*** Block opens ***
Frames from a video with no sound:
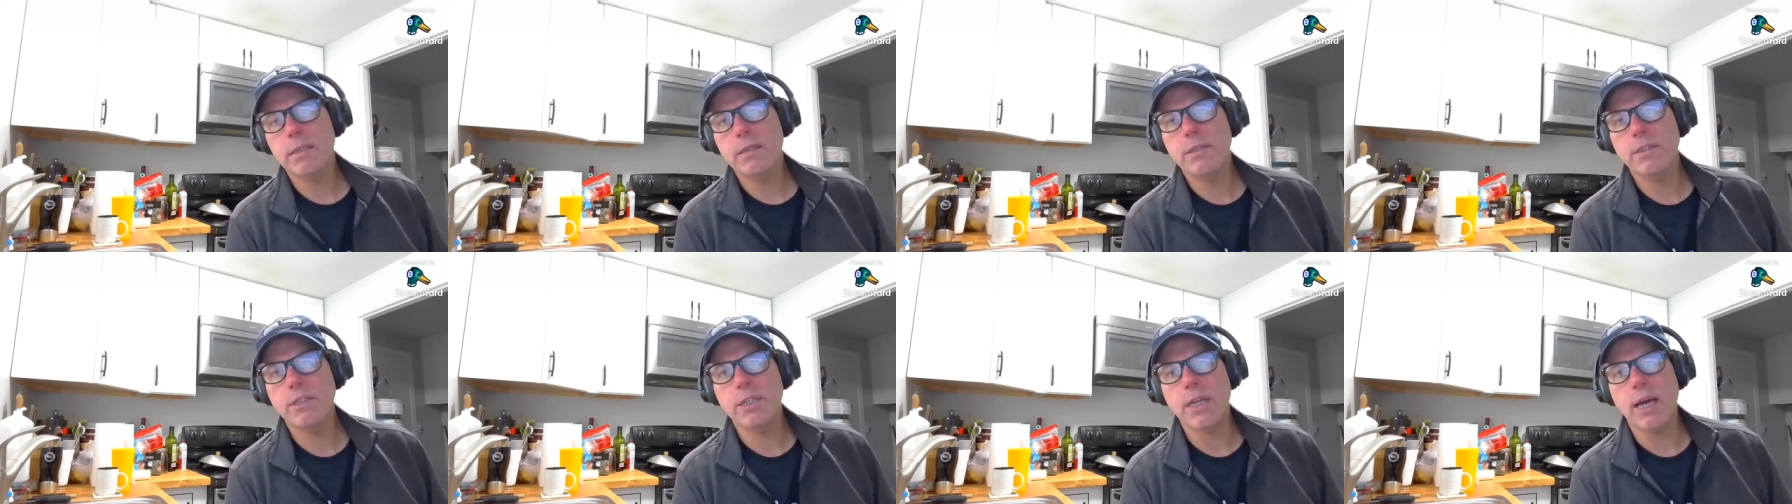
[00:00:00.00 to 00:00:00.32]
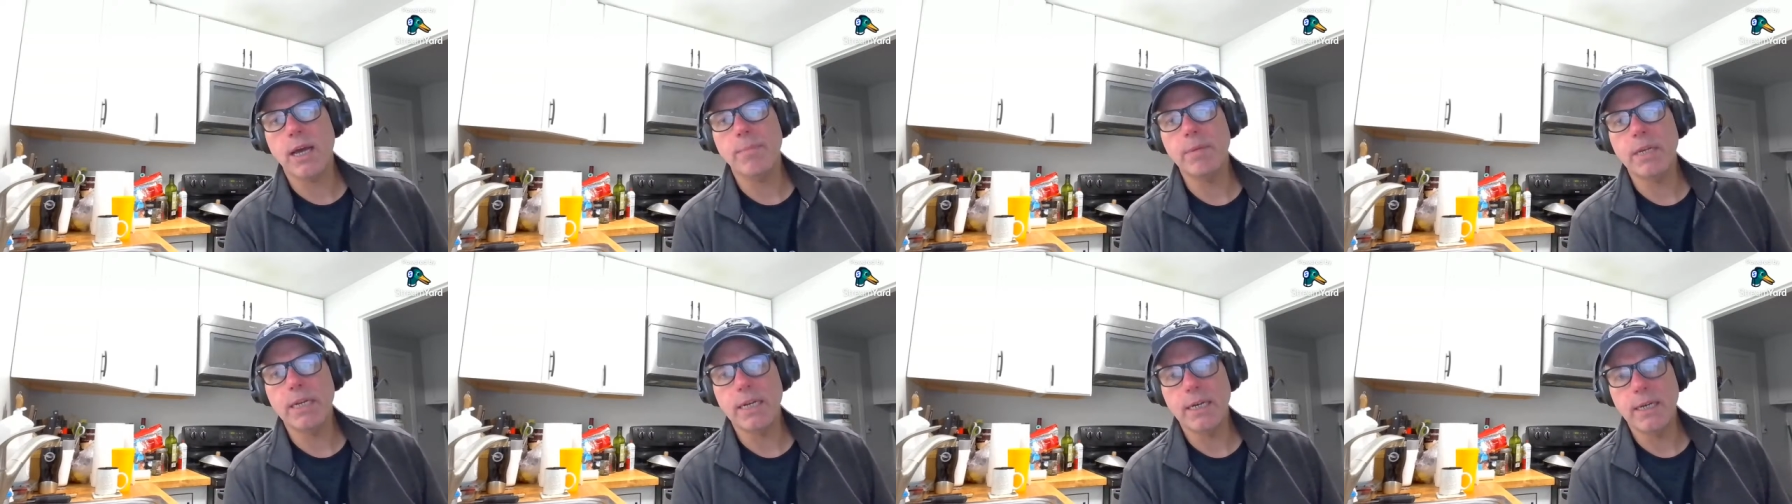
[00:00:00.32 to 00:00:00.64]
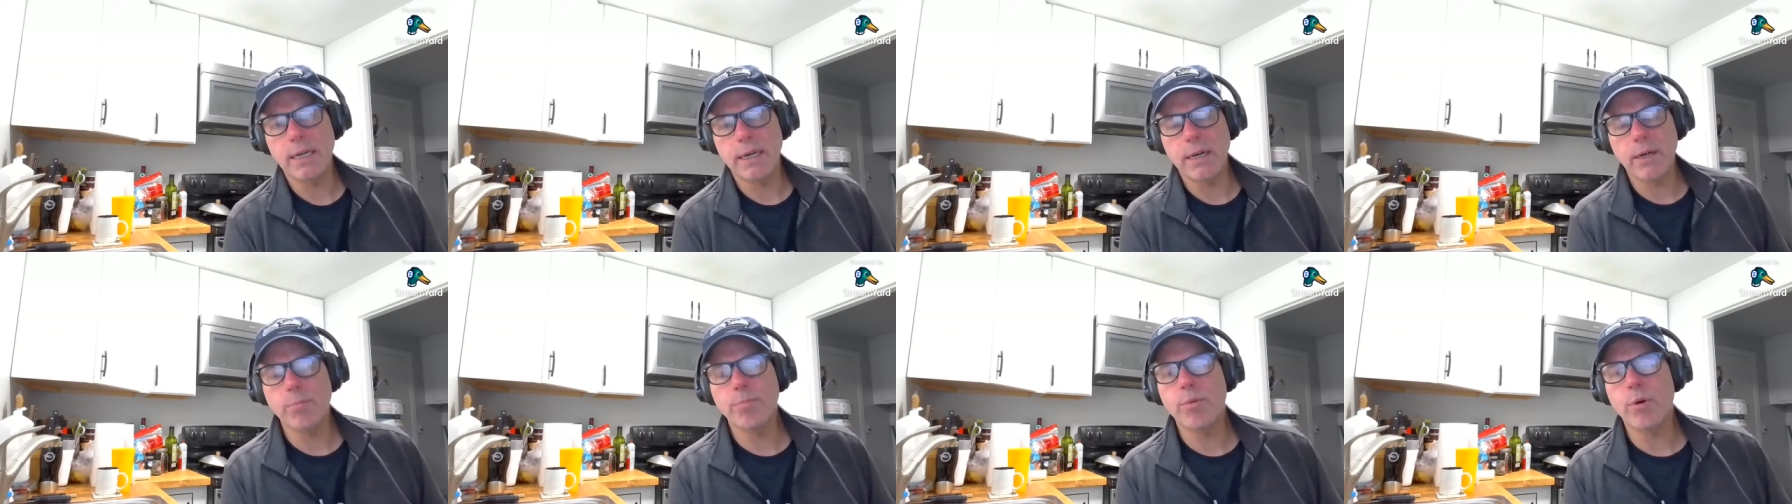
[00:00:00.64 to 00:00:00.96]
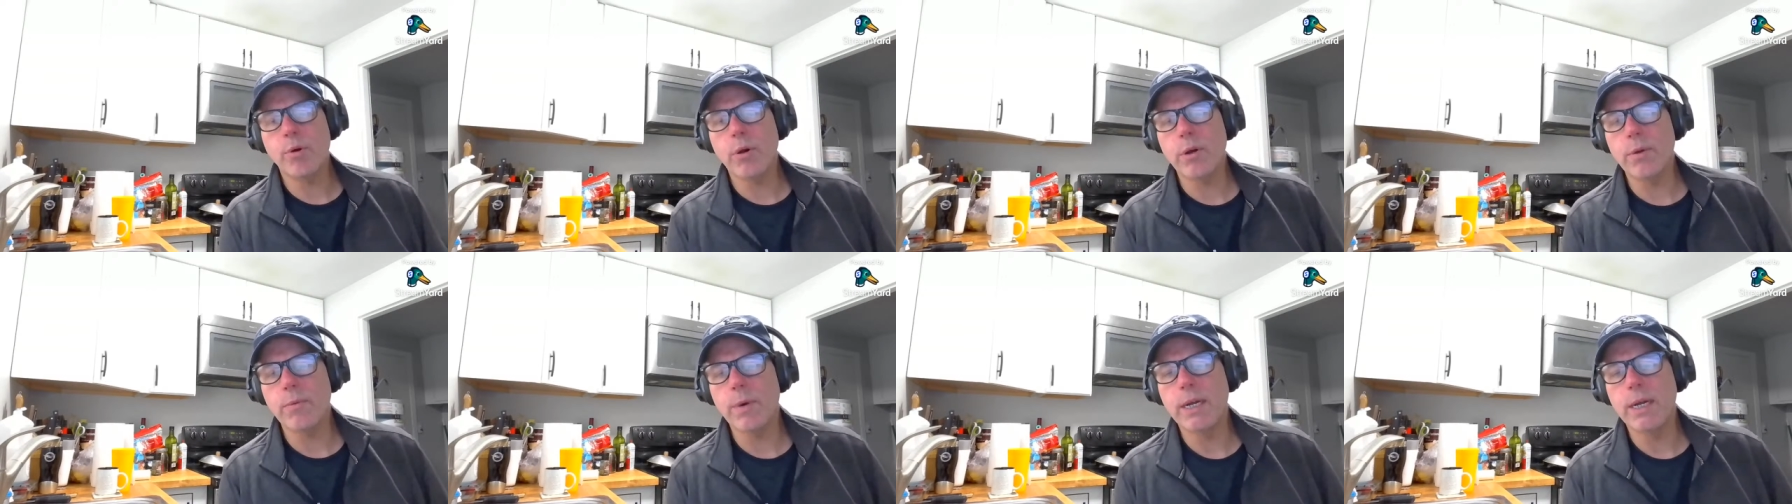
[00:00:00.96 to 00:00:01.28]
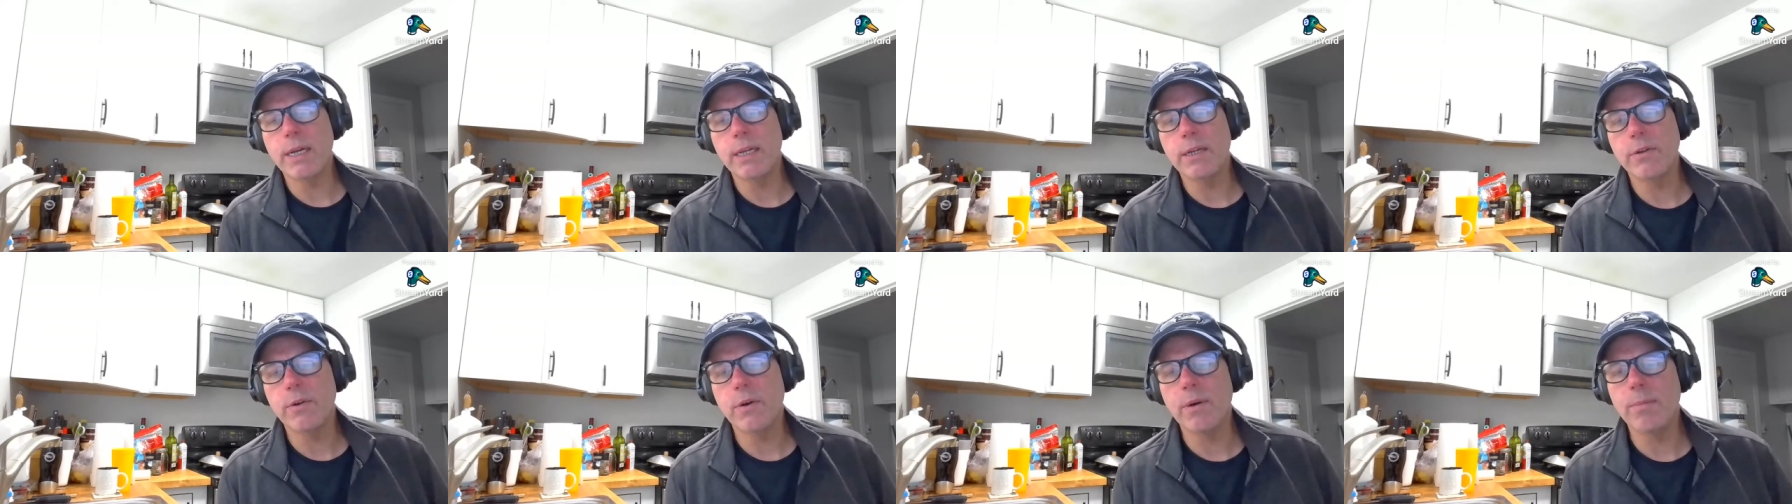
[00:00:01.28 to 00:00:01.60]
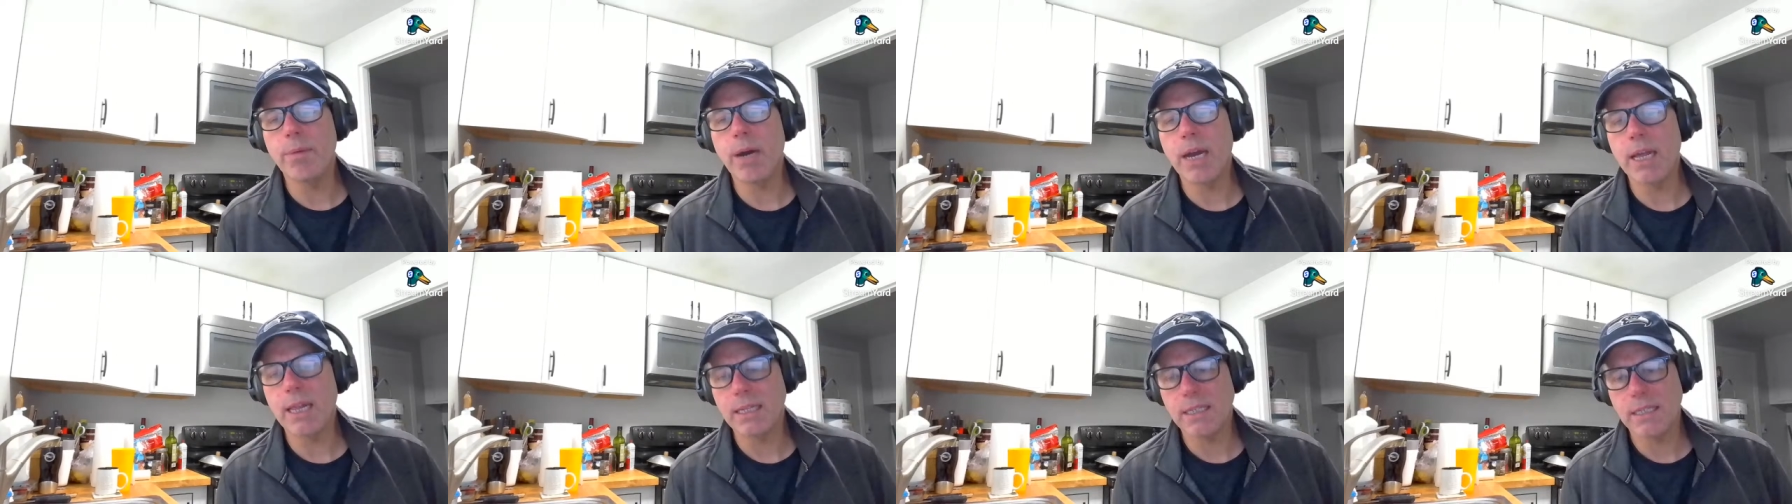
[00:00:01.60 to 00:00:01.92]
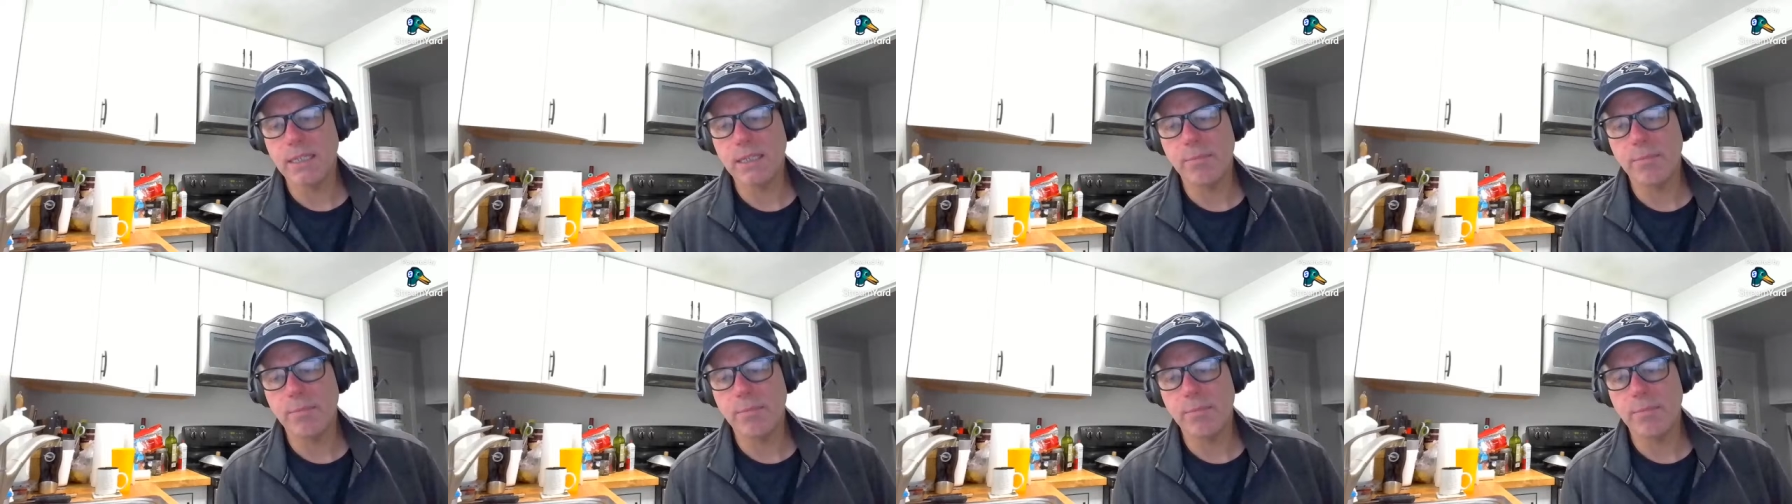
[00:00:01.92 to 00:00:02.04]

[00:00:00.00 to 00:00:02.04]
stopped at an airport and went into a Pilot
*** Block closes ***
*** Block opens ***
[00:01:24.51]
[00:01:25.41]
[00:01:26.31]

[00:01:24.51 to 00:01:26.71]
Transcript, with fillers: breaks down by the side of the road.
*** Block closes ***
WHAT YOU ARE ASKED TO DO: Tally the lines above containing "with". Number only.

THE COMPLETED TASK: 2